RECORDED INFORMATION:
_ _ _ _ _

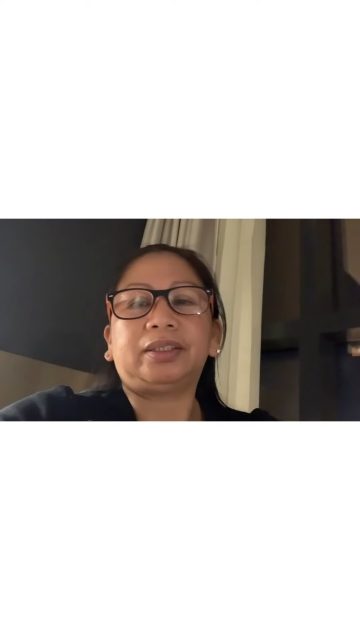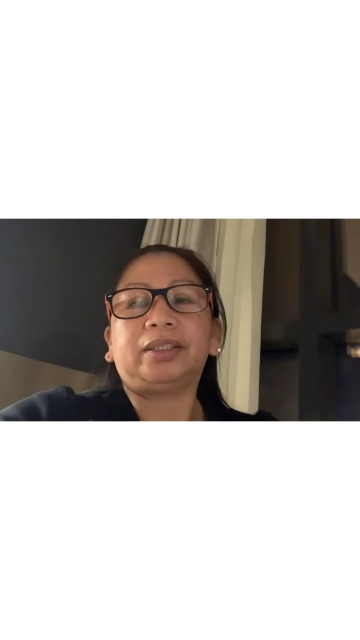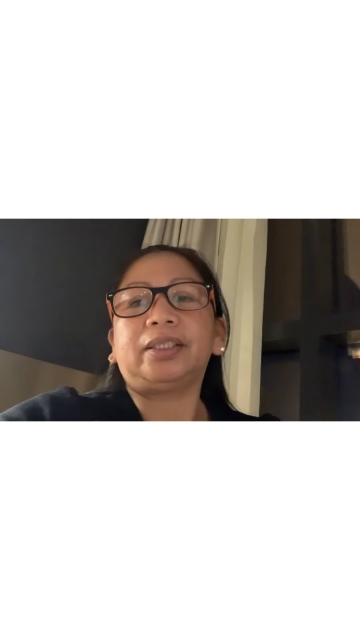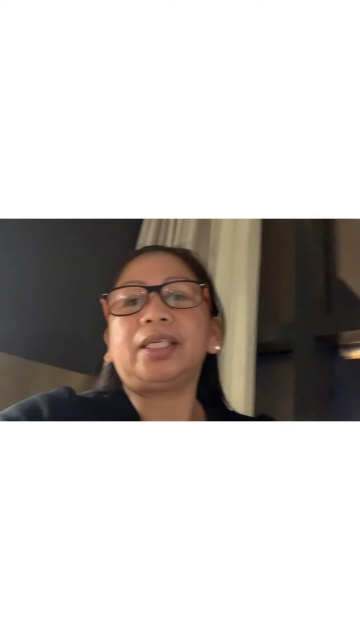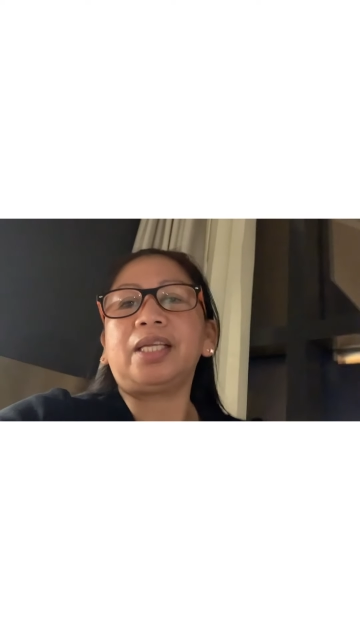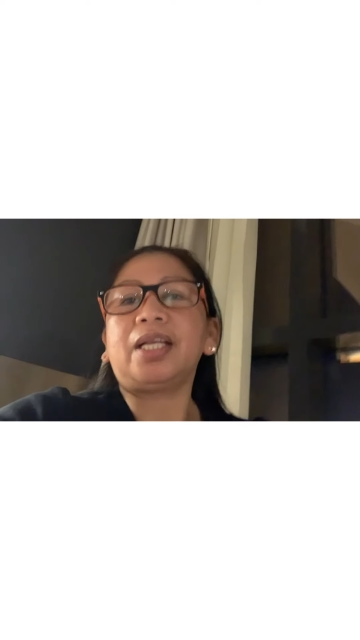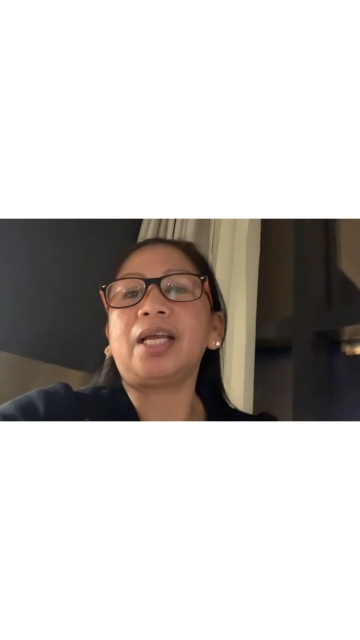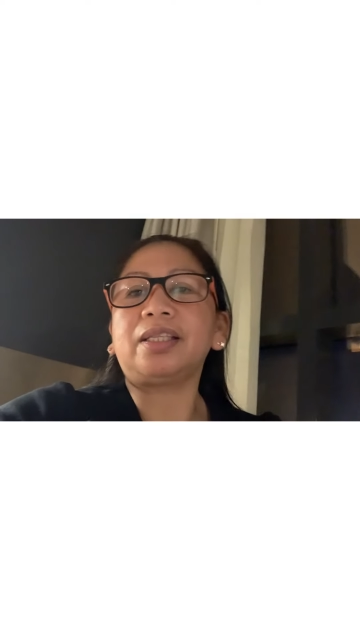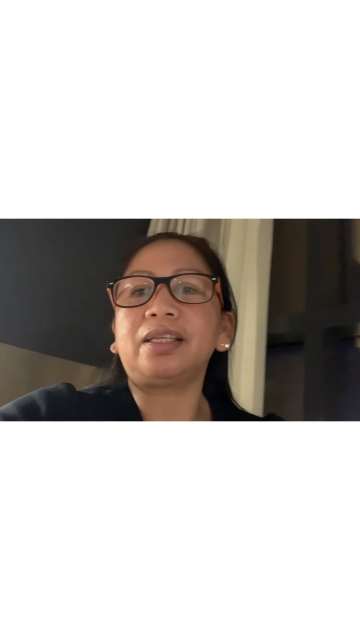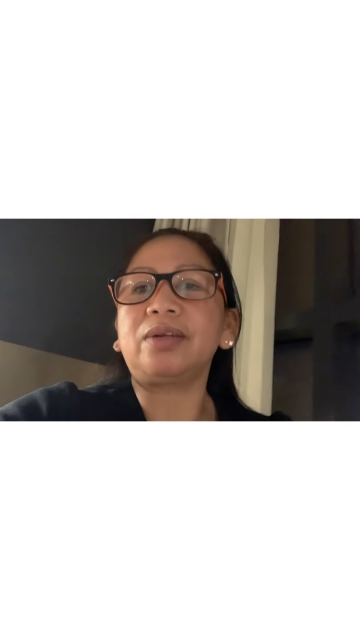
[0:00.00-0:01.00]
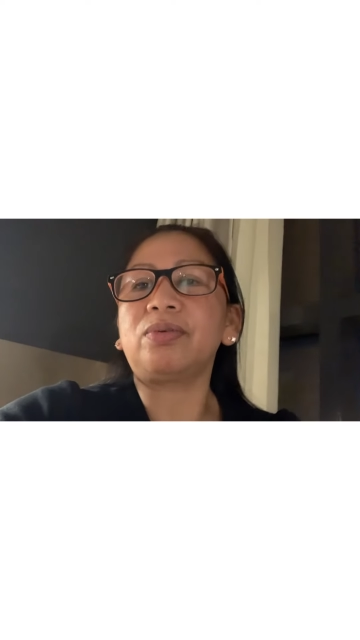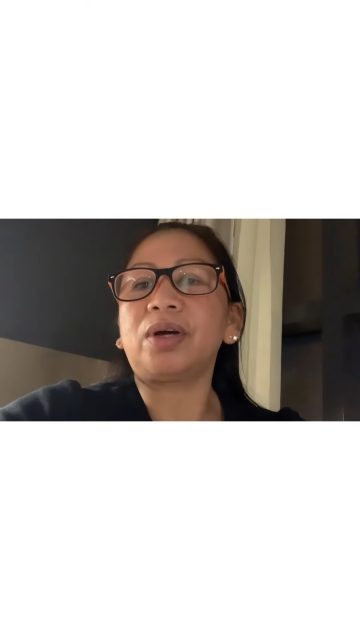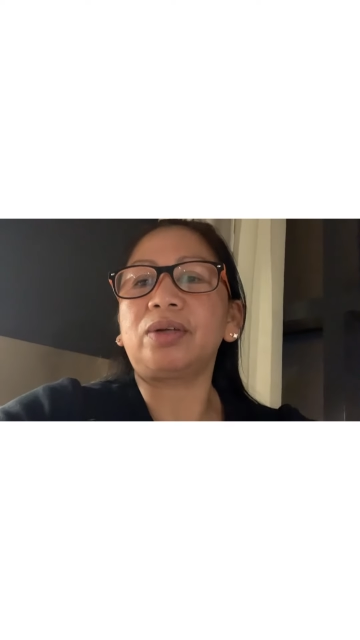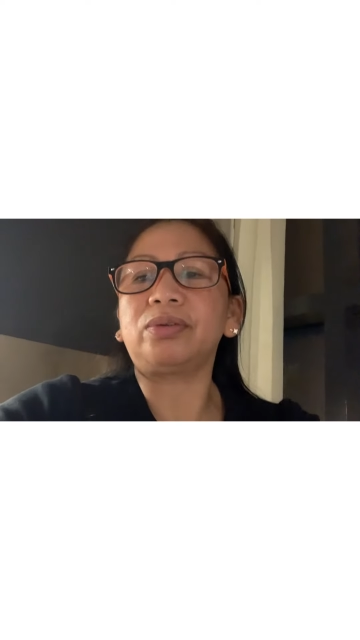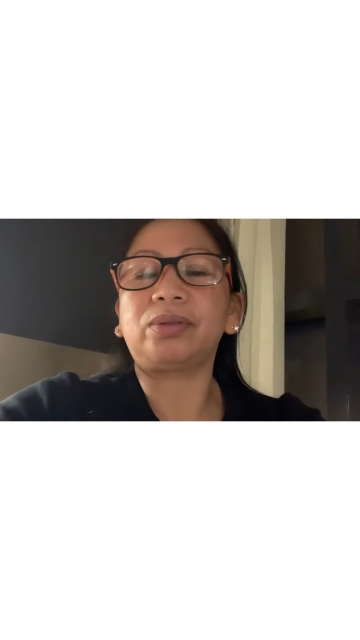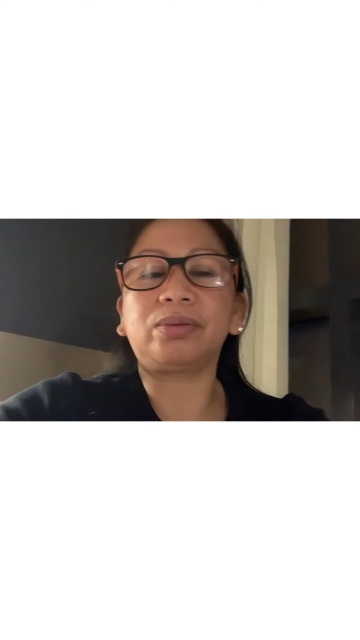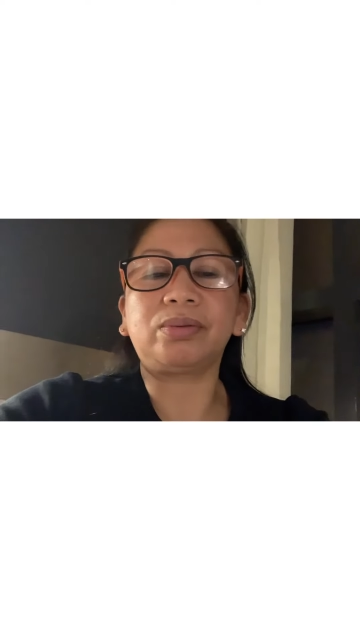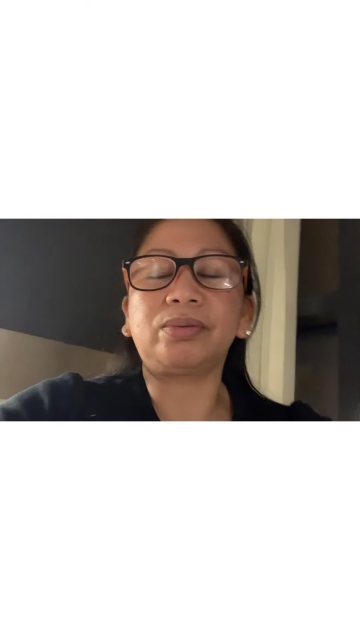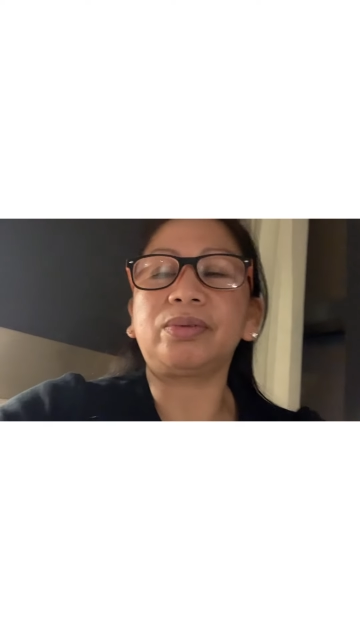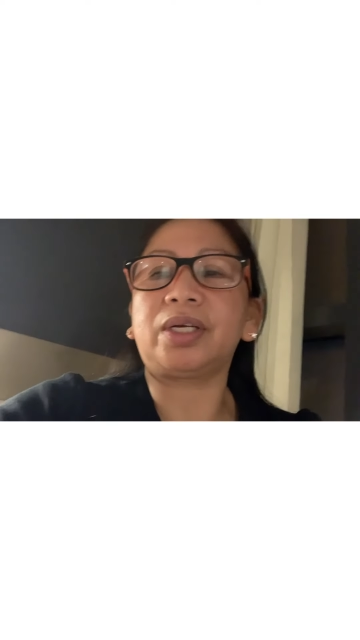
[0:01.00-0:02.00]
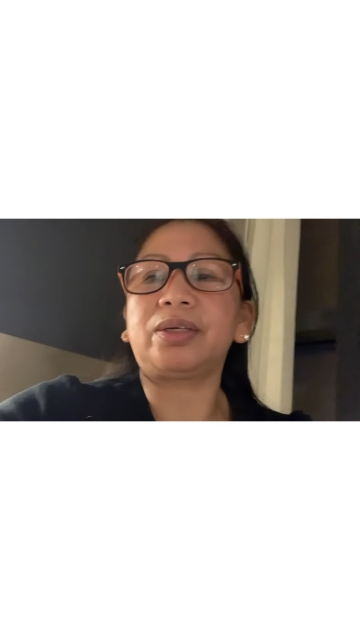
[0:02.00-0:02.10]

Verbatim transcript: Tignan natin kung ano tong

_ _ _ _ _

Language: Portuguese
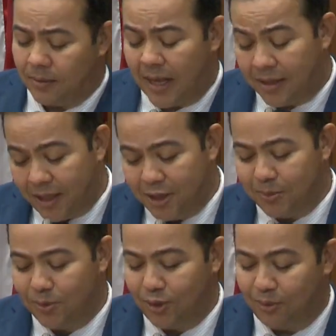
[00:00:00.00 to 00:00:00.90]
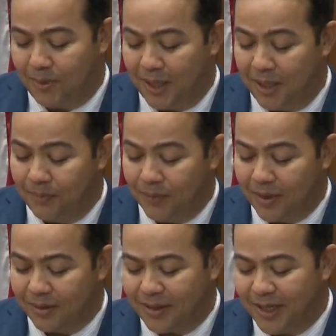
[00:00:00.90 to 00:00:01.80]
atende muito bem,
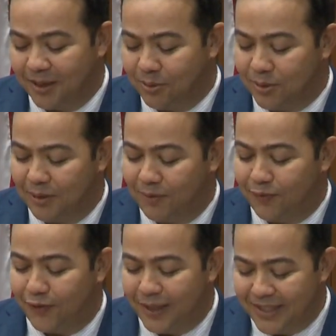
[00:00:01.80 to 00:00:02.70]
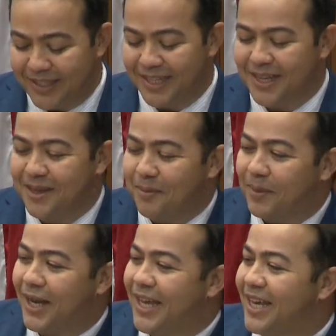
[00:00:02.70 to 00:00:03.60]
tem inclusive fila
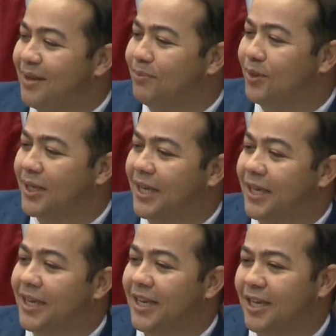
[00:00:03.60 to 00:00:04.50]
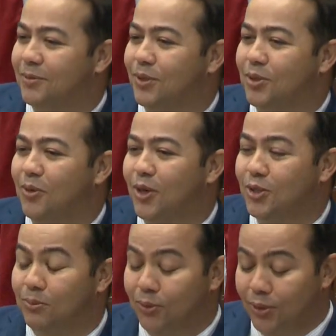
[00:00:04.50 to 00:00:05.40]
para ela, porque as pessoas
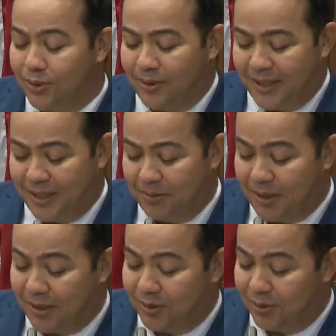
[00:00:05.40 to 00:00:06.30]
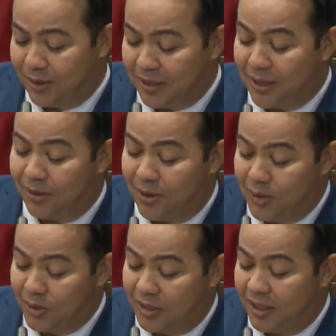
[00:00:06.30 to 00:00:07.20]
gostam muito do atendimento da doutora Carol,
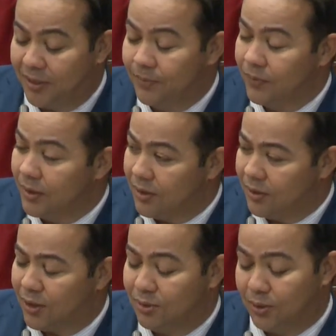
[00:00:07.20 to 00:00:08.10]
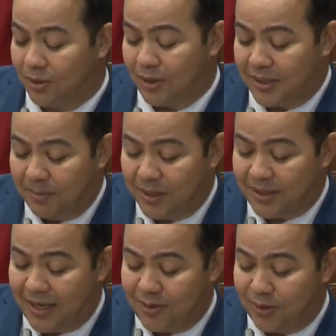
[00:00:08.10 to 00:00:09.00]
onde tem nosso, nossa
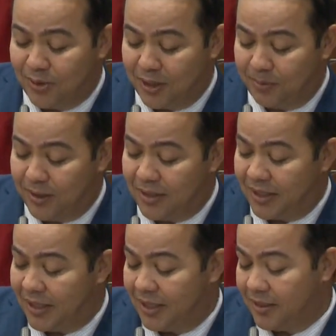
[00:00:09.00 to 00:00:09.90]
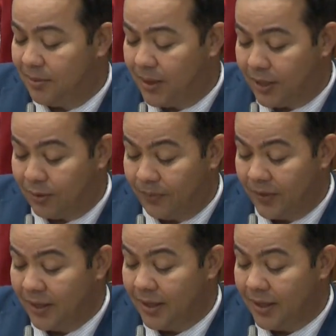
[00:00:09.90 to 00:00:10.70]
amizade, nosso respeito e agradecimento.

_ _ _ _ _

TASK DESCRIPTION: Take the material above and output only the lines from the one that contains "[0:00.00-0:01.00]" through the one that contains "Verbatim transcript: Tignan", ends included and images left out.

REPLY:
[0:00.00-0:01.00]
[0:01.00-0:02.00]
[0:02.00-0:02.10]

Verbatim transcript: Tignan natin kung ano tong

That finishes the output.